ふでモグラの気ままな日常

読書をこよなく好む早期退職した元公務員が、読んだ本の紹介を中心に、日頃気づいたことや感じたことなどについて、気ままにひとりごとを発信する雑記ブログ

【読書】小川 糸『椿ノ恋文』

【あらすじ&ひとりごと】

 今回読んだのは、小川  糸さんの『椿ノ恋文』(2023)。

 『ツバキ文具店』『キラキラ共和国』に続く、代書屋・通称ポッポちゃんこと、鳩子を主人公としたシリーズ第3作です。

 言葉と手紙を通じて、人と人の心を丁寧に紡ぐ、やさしい物語でした。

 

 

 育児と家事に忙しくしていた鳩子は、子どもたちの小学校入学を機に、代書屋(手紙の代筆など)を再開する。

 夫・ミツローの先妻の子・長女QPちゃんは中学3年生となって反抗期を迎え、鳩子は母娘の関係に悩みながらも、代書屋として様々な依頼を受け、その思いを言葉にし手紙を紡いでいきます。

 

 この物語の重要な軸として、鳩子の先代・祖母のかし子がかつて妻子ある男性と秘めた恋をしていたという事実が、届けられた手紙によって明らかになり、互いが残した恋文から、過去から現在へと繋いでいき、鳩子の心を揺らします。

 

 これまで舞台は鎌倉が主でしたが、今作の後半では、鳩子が先代の恋文をたどり、伊豆大島へ訪れます。まちのあらゆるところに椿が咲いていて、三原山との共生が美しく描かれ、一度行ってみたいなと思いました。

 

 代書依頼の内容は、余命宣告されている母親から嫁ぐ娘へあてた手紙、認知症を患う自分への手紙、同性愛を両親へカミングアウトする息子の手紙など、言葉の重みにホロリとします。

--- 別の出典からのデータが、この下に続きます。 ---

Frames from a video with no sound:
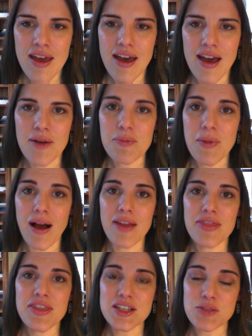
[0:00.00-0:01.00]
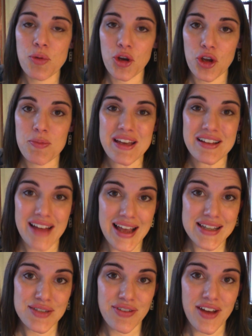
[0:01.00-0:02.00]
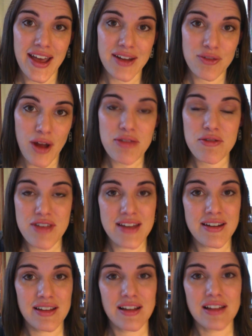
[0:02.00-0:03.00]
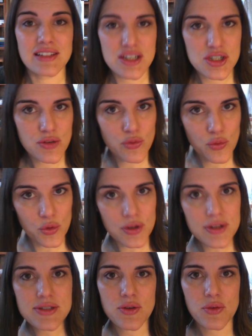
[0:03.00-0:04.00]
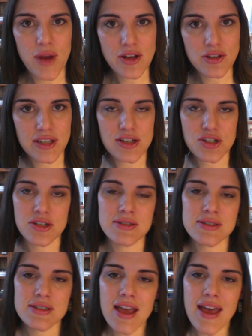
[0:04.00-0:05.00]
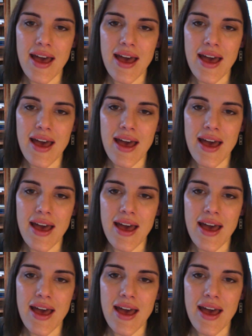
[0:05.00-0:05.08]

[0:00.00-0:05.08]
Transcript: Uh, this book could be classified, rather than a, a list of rules or regulations,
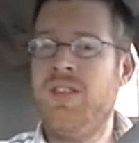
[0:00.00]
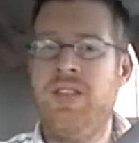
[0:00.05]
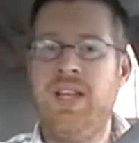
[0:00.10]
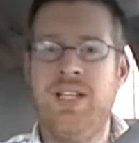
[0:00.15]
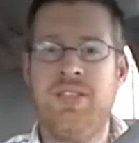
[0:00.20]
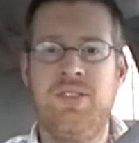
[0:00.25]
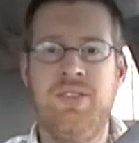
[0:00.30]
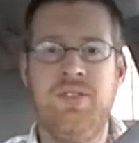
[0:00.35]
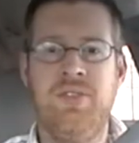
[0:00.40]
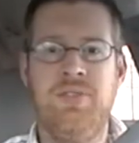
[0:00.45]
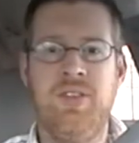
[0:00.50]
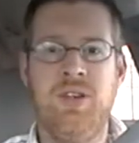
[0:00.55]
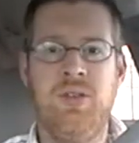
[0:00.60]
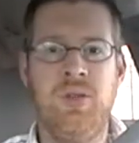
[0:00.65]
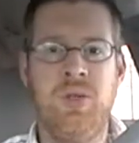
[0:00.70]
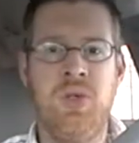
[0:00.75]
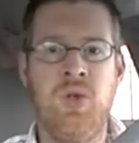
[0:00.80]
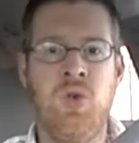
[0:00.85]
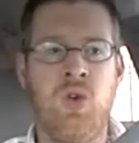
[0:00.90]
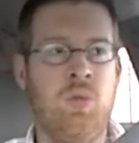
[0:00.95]
That's a
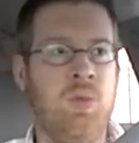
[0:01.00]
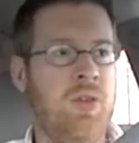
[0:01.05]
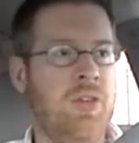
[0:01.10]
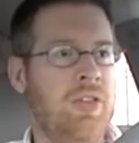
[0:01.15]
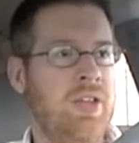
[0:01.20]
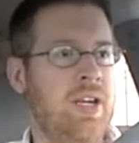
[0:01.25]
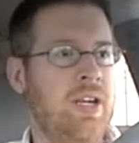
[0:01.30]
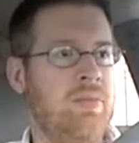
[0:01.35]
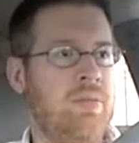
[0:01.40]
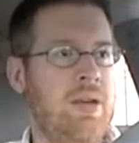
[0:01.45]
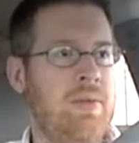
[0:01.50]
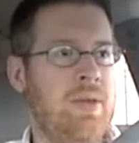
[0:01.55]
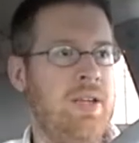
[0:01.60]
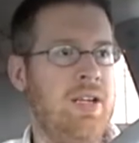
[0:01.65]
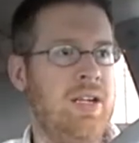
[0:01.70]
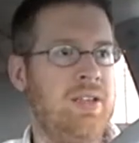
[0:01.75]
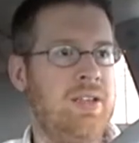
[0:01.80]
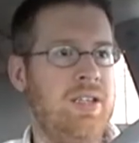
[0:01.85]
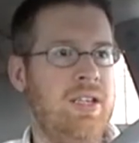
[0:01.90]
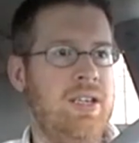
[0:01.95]
fairly normal thing. Maybe
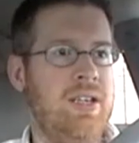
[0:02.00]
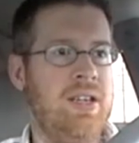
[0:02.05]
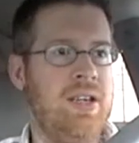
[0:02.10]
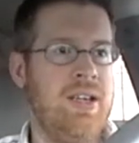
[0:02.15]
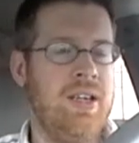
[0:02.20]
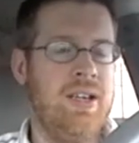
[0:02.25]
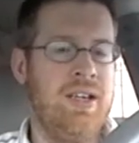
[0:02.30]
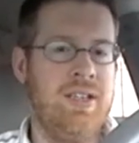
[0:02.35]
not the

 鳩子とQPちゃんが互いに大切に思っている故のすれ違い。そして和解。先代の過去と向き合い、強く生きる鳩子の成長がやさしく描かれていました。

 言葉が相手に届くという実感とその言葉の温度を感じ、生活の中の悩みや苦しみがあっても、その中で今を大切にしたい、後悔しないように伝えたいという思いの温かさが胸に響きました。

 シリーズを通じて、鳩子という女性が少しずつ変化、成長していく様子を見守っていくのもまた楽しみの一つですね。

 また次作を期待したいと思います。